Lohri is mostly considered a Punjabi festival but celebrated widely in North India in Himachal Pradesh and Haryana as well.
The preparations for Lohri have begun in many homes. The bonfire harvest festival falls on January 13 this year.
Lohri has a huge significance in Hindu tradition which is as old as six centuries. Its mention is Sikh holy books and Hindu holy books. It is mostly considered a Punjabi festival but celebrated widely in North India in Himachal Pradesh and Haryana as well, it is celebrated as a symbol of love for celebrations. It is also called the ‘harvest festival’ which is celebrated on January 13 every year, which is also the shortest day of the year.
Being a country based on agrarian economy and Punjab which grew as a harvesting state in India after the green revolution in India in the 1970s and 80s celebrates the festival also as an ode to their agriculture practice. Also historically, during the 19th century, revenue for winter crops was collected either on Lohri or Maghi.
Mention of Lohri is also in the Guru Granth Sahib, the book praises Lohri as the most auspicious time of the year and anyone who meditates in front of the fire will be blessed. Hindus believe that lohri comes in to mark the end of peak winters and beginning of Magh. According to the Bhagawad Gita, Lord Krishna manifested himself in his full magnificence during this time.

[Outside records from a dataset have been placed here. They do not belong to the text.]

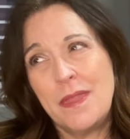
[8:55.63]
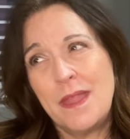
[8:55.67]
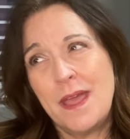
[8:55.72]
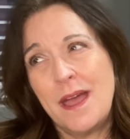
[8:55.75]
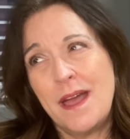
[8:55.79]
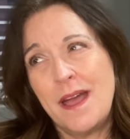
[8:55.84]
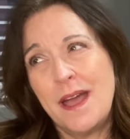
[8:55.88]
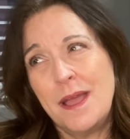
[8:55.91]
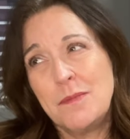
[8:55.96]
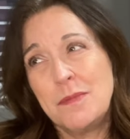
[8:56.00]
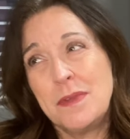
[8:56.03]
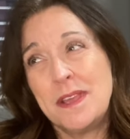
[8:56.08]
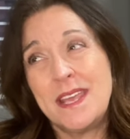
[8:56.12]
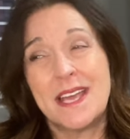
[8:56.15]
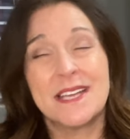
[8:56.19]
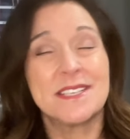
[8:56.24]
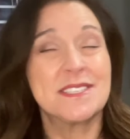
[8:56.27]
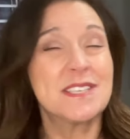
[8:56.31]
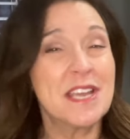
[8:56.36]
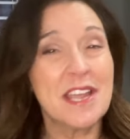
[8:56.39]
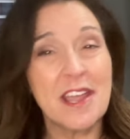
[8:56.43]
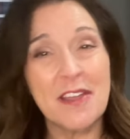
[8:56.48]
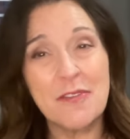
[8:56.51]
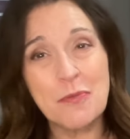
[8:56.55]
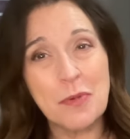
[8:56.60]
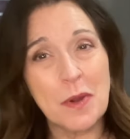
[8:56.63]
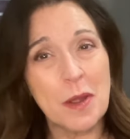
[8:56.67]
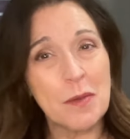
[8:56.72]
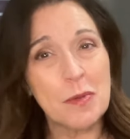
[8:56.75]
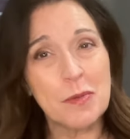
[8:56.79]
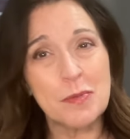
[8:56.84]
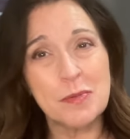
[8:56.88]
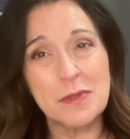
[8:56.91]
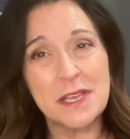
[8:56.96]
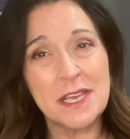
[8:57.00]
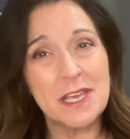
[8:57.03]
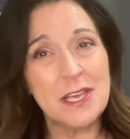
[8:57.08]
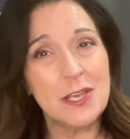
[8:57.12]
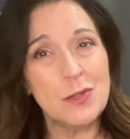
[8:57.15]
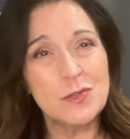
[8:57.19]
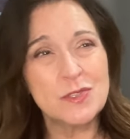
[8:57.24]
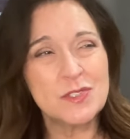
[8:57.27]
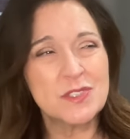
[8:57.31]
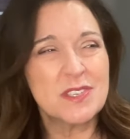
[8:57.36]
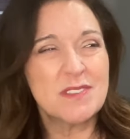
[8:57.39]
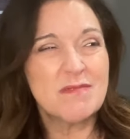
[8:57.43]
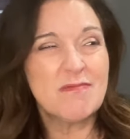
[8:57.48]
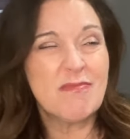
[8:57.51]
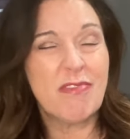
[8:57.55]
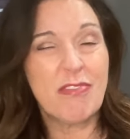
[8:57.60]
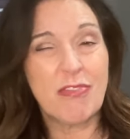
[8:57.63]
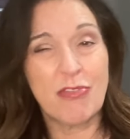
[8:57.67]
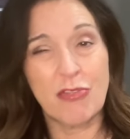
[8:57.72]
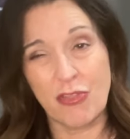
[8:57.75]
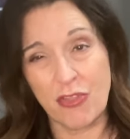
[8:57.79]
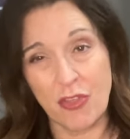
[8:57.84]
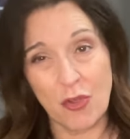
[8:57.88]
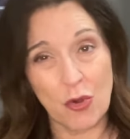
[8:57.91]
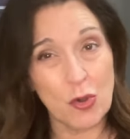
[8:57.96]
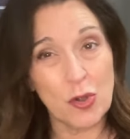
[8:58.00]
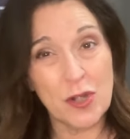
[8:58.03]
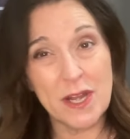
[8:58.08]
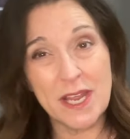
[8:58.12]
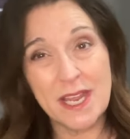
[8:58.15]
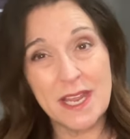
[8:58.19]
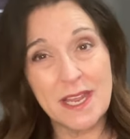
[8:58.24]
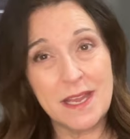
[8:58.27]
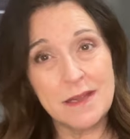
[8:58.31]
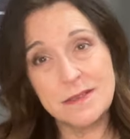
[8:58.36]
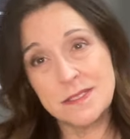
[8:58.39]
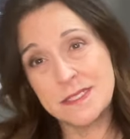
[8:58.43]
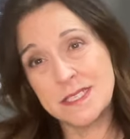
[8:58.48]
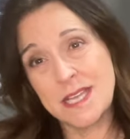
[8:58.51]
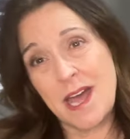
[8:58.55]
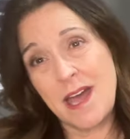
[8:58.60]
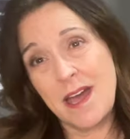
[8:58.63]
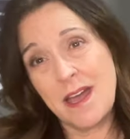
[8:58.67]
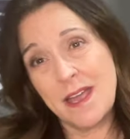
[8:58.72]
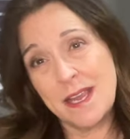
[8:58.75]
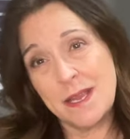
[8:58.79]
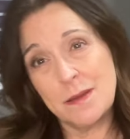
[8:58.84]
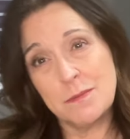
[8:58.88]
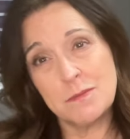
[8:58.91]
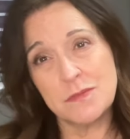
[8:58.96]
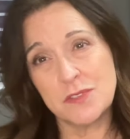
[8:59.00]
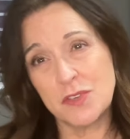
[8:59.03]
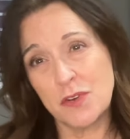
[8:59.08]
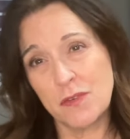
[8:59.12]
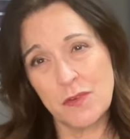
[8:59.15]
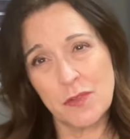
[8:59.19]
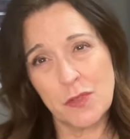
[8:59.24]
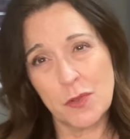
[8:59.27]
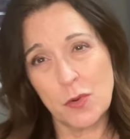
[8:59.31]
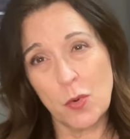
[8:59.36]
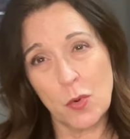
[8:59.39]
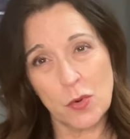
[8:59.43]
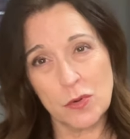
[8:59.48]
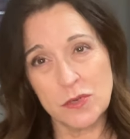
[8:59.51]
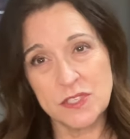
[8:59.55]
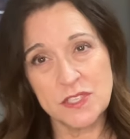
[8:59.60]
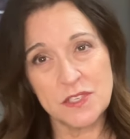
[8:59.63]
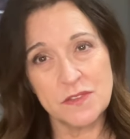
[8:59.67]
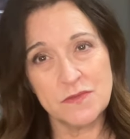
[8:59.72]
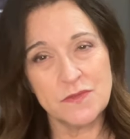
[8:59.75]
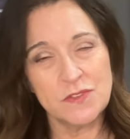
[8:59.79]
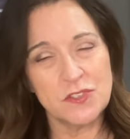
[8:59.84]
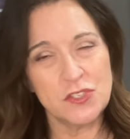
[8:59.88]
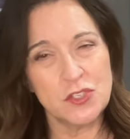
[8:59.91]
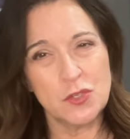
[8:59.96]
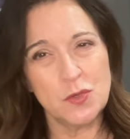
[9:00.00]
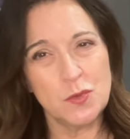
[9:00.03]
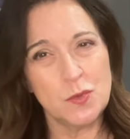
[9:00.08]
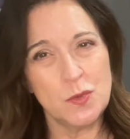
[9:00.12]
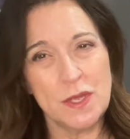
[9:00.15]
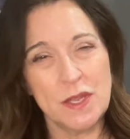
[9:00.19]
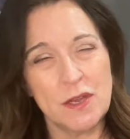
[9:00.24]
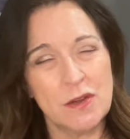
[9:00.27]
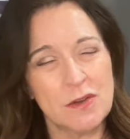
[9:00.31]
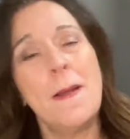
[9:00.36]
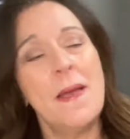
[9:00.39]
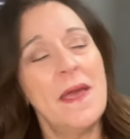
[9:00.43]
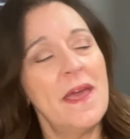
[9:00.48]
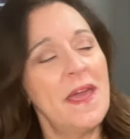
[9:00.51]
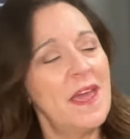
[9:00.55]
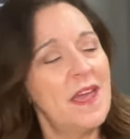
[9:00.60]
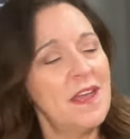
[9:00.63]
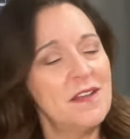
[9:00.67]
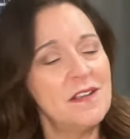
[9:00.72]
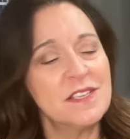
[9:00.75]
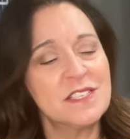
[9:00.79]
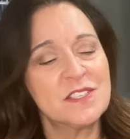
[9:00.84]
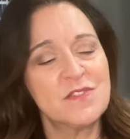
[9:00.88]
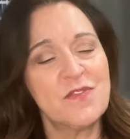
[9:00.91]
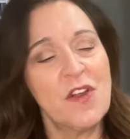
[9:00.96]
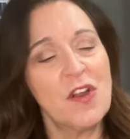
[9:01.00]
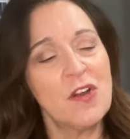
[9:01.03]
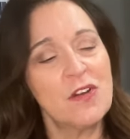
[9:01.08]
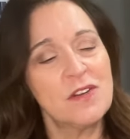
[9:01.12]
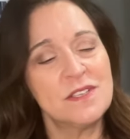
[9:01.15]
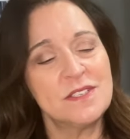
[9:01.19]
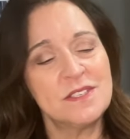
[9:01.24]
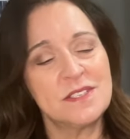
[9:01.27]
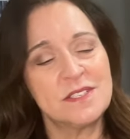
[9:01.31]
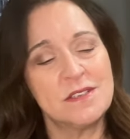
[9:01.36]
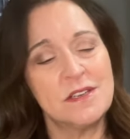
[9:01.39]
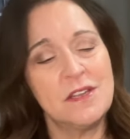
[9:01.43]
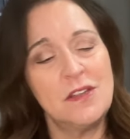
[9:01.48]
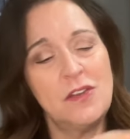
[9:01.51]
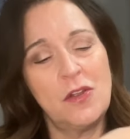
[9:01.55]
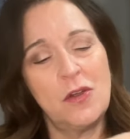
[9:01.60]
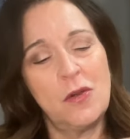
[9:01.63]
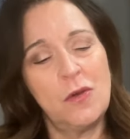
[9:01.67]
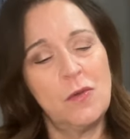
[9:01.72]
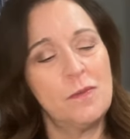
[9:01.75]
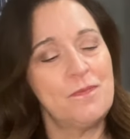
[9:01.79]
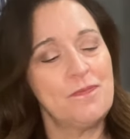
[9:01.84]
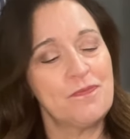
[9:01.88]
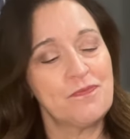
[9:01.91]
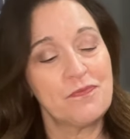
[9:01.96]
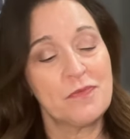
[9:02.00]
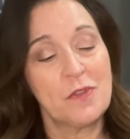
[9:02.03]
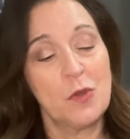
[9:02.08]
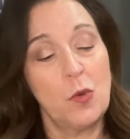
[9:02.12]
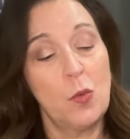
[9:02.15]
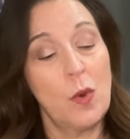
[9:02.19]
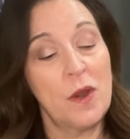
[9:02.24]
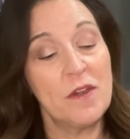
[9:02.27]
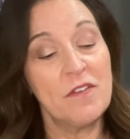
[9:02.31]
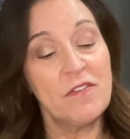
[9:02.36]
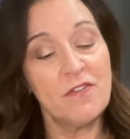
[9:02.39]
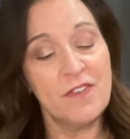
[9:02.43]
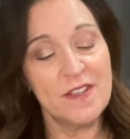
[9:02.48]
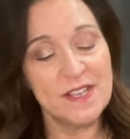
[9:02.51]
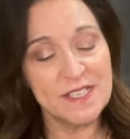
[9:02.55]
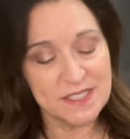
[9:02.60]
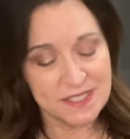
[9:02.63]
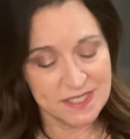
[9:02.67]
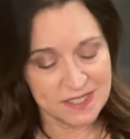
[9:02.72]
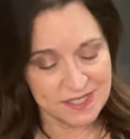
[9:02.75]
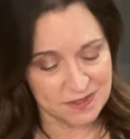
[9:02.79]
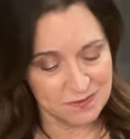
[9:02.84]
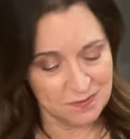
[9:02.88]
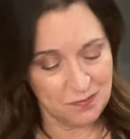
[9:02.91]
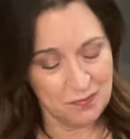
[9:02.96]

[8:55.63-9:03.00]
I'm guessing I've probably used it thirty times over the course of two years. And as far as, you know, what fits,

Also many folklores praise Lohri in the tale of Sunder Mundriye, where Dulla Bhatti – a Robin Hood character who lived in Akbar’s reign – stole from the rich and fed the poor and saved women slaves from the rich. He got married to two of the slave women Sunder and Mundri on the day of Lohri and many celebrated a festival that day where the two innocent women were rescued by Dulla.
The festival is definitely celebrated in a more cosmopolitan fashion now. To enjoy winters with friends and family Lohri , the bonfire festival is another chance to organise a fine dinner. To building a bonfire with family or friends can be lots of fun. So, pile up some dry wood in your terrace or a veranda and light a match and throw it. Enjoy the warmth with or without gawdy festivities.